In this post, we introduce mutually authenticated Transport Layer Security (mTLS), which uses certificates for high-assurance bidirectional authentication. Certificates are used to establish trust between the client and server, making sure that both parties are authenticated and authorized to communicate securely. By implementing mTLS, you can achieve a higher level of security and trust in your communication channels, mitigating potential risks associated with unauthorized access or man-in-the-middle attacks. Here, we implement ephemeral certificates that are tied to the lifecycle of pods. When a pod is started, a certificate is automatically created, and it expires after a short period of time unless it’s actively in use by the pod, in which case it’s automatically renewed by the cert-manager. This approach verifies that certificates are only valid for the duration of the pod’s lifetime, minimizing the potential risk associated with long-lived credentials. Additionally, IAM Roles Anywhere supports certificate revocation list (CRL) checks, allowing you to perform explicit revocation of certificates if required. This feature provides an additional layer of security, enabling you to revoke access promptly in case of compromised credentials or other security concerns.

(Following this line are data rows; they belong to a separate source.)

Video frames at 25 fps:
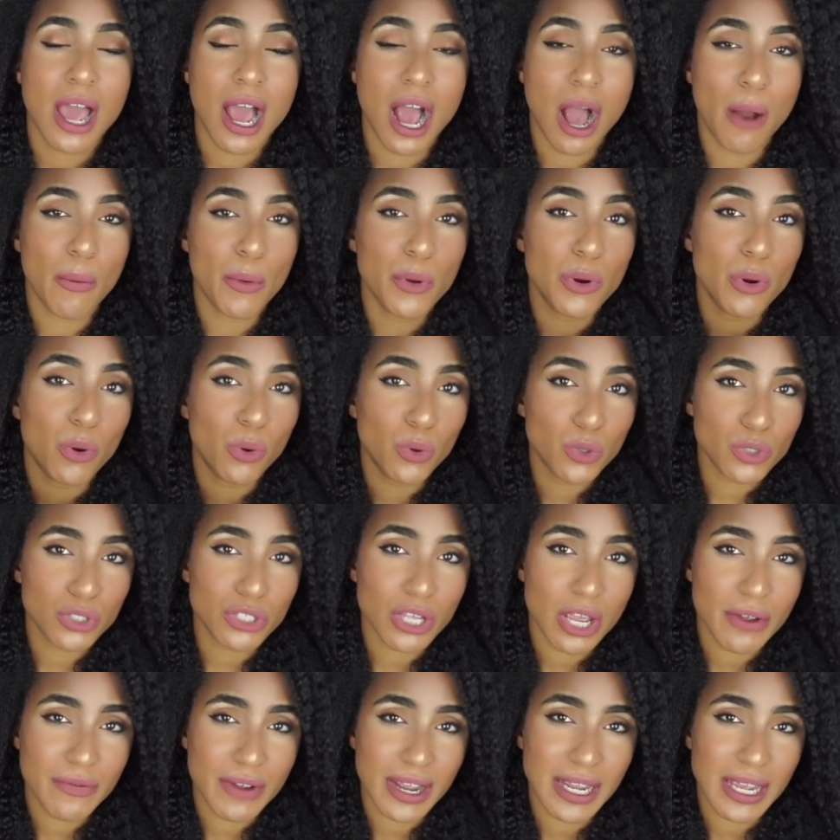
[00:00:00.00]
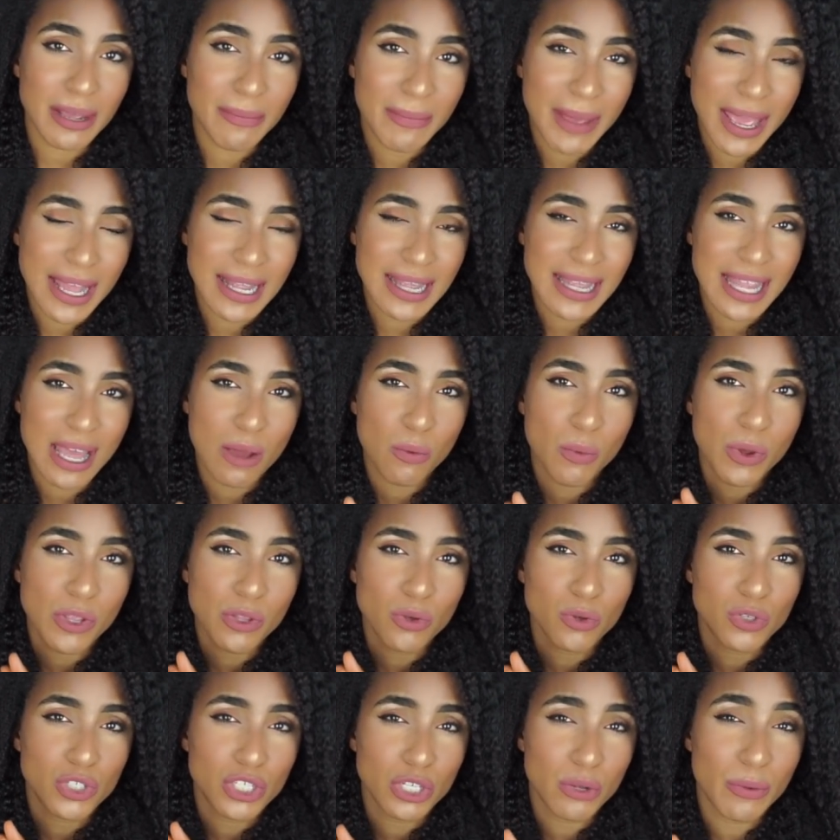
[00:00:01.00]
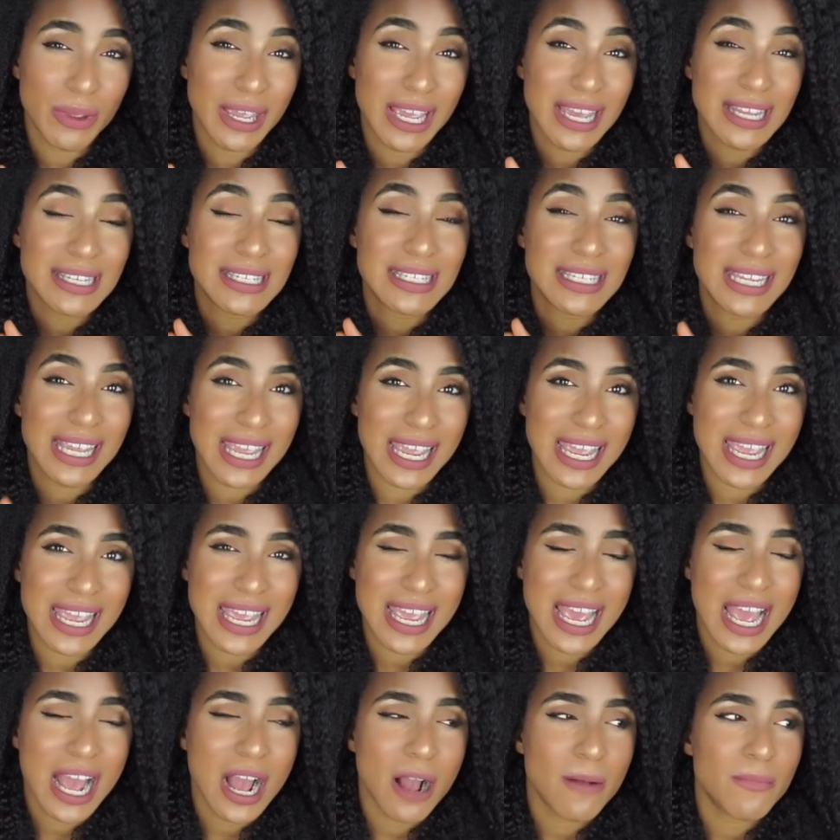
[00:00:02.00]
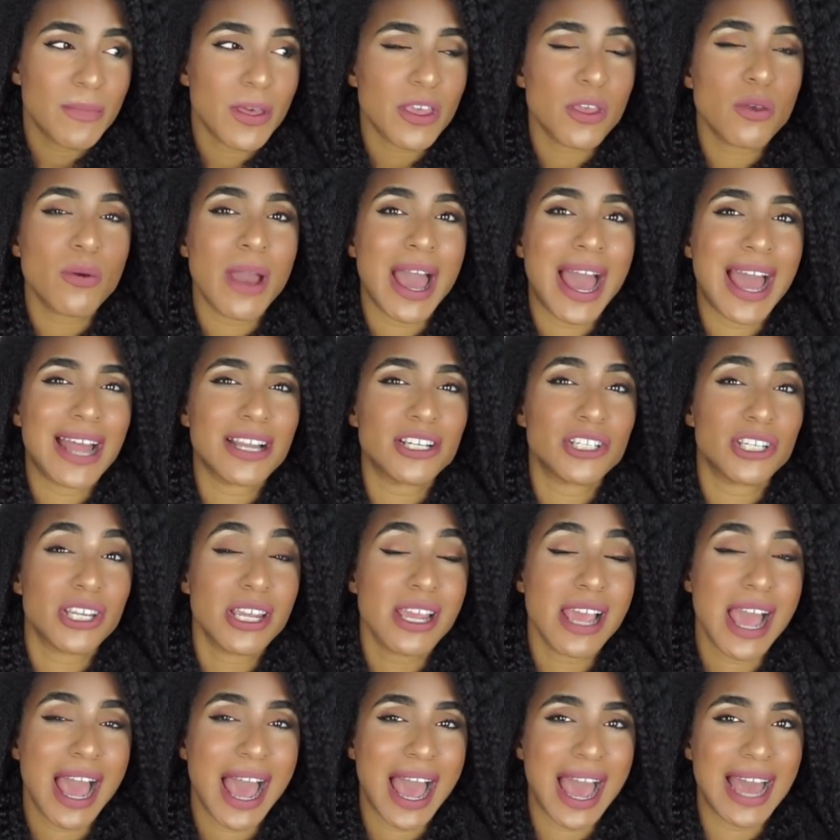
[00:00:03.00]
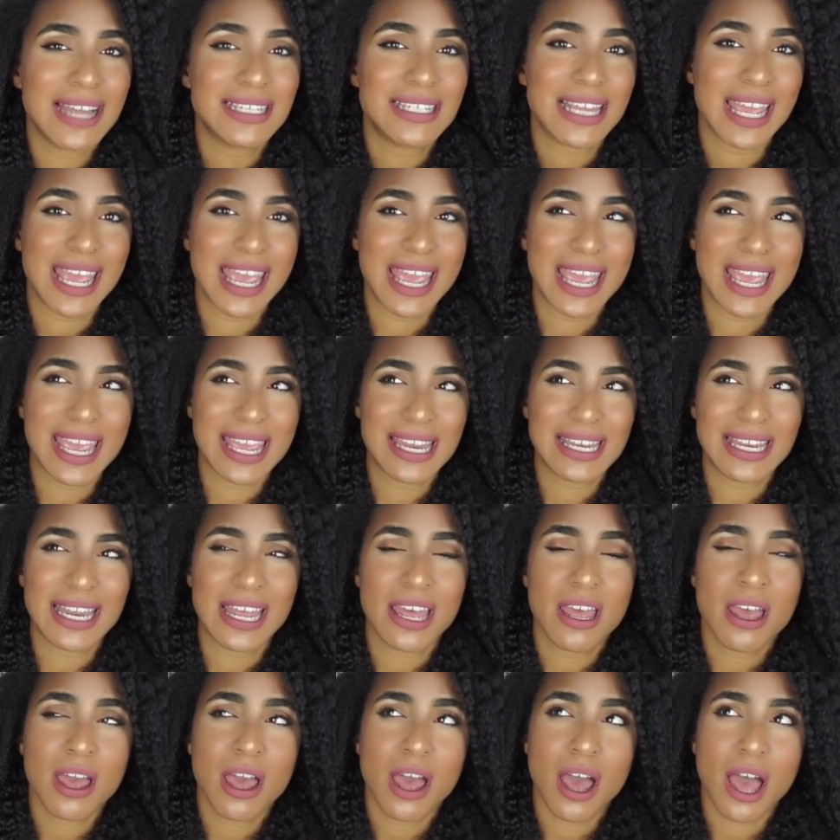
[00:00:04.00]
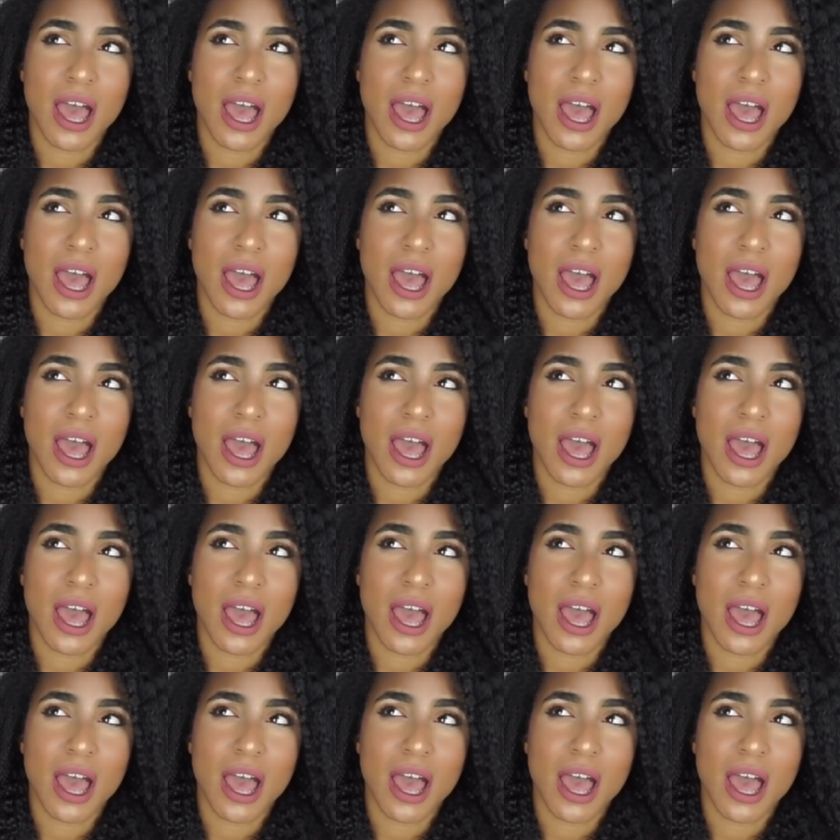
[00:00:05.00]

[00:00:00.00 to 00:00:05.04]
I would also recommend that when you're doing a tea that you actually add in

Throughout this post, we assume that you have a basic understanding of IAM Roles Anywhere. For more information you can see this blog post. Furthermore, we assume that you are familiar with Kubernetes, kubectl,Helm, and cert-manager.
Solution overview
This solution assumes that you have an existing Kubernetes cluster running outside of AWS.
Figure 1 shows the high-level architecture of our solution. An on-premises Kubernetes cluster accessing AWS APIs using IAM Roles Anywhere with X.509 certificates issued by AWS Private CA in short-lived-certificate mode.

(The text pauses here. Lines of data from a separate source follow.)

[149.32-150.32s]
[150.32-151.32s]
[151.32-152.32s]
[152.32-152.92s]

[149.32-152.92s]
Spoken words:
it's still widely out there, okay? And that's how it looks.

Figure 1: High level architecture of on-premises Kubernetes accessing AWS APIs
Here’s how the solution works, as shown in Figure 1:
When you set up your AWS Private CA as a trusted source and establish a specific profile, IAM Roles Anywhere will validate and accept authentication requests that use certificates issued by your AWS Private CA.
cert-manager, deployed into your Kubernetes cluster, orchestrates the issuance of AWS Private CA certificates to authorized pods.
Each pod uses IAM Roles Anywhere to create an AWS session using its private key and X.509 certificate obtained from cert-manager.
Let’s explore the different parts of the architecture in more detail.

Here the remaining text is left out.